══ ENTRIES PROVIDED
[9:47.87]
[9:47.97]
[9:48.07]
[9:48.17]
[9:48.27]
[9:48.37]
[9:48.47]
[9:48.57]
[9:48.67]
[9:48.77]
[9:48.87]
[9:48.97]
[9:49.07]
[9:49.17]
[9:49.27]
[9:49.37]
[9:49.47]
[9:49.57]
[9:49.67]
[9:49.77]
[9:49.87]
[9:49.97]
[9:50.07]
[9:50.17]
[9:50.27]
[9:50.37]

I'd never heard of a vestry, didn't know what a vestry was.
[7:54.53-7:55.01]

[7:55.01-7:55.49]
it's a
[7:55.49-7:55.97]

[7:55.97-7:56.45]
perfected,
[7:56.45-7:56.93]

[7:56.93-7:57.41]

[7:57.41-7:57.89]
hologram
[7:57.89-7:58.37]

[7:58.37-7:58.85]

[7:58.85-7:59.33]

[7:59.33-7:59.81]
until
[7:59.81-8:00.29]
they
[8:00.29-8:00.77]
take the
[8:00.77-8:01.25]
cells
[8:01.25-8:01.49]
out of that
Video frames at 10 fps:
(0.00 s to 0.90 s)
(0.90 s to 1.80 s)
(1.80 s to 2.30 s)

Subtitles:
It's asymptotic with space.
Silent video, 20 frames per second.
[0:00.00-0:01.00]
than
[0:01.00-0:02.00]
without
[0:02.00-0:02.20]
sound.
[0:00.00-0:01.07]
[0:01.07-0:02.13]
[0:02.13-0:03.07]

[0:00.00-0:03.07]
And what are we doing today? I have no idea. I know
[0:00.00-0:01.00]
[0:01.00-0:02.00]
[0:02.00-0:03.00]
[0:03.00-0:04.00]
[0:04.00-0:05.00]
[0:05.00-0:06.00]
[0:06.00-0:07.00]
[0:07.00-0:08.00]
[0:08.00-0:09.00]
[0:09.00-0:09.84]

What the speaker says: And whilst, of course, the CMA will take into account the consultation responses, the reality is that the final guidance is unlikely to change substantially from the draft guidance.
════
→ **WHAT TO PRODUCE**
Look through the entries. Copy out each line with "frames" in it.

→ **SOLUTION**
Video frames at 10 fps:
Silent video, 20 frames per second.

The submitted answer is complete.